| Instructions to follow |
Repeat exactly the line with "[18:49.56-18:50.60]" and each line after it to the end of the data below; pictures stay out.

• • • •

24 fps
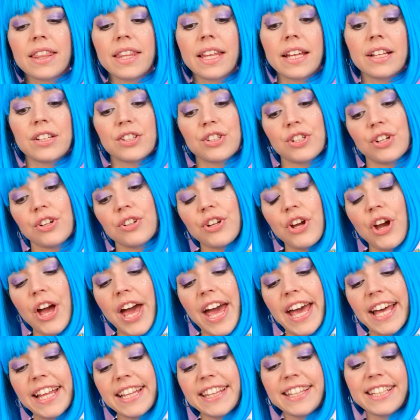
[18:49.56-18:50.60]
Then turn your
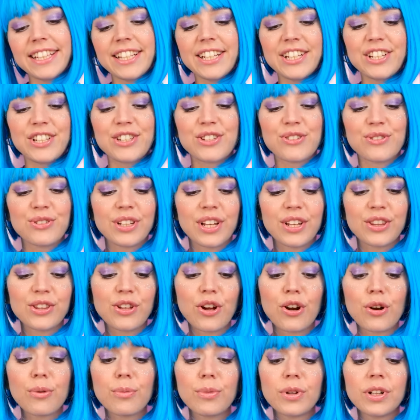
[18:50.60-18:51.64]
hand into an
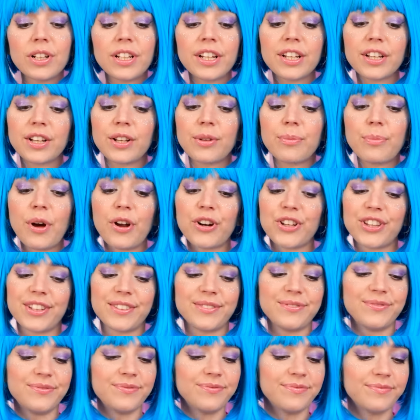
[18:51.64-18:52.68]
adorable little
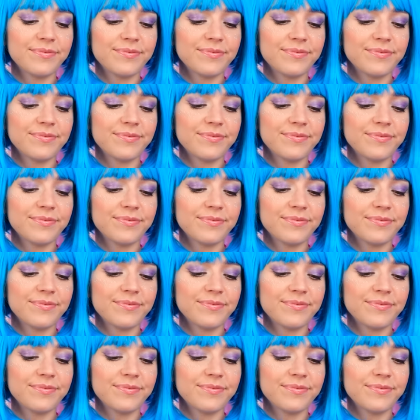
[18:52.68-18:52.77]
bird.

• • • •

| Answer box |
[18:49.56-18:50.60]
Then turn your
[18:50.60-18:51.64]
hand into an
[18:51.64-18:52.68]
adorable little
[18:52.68-18:52.77]
bird.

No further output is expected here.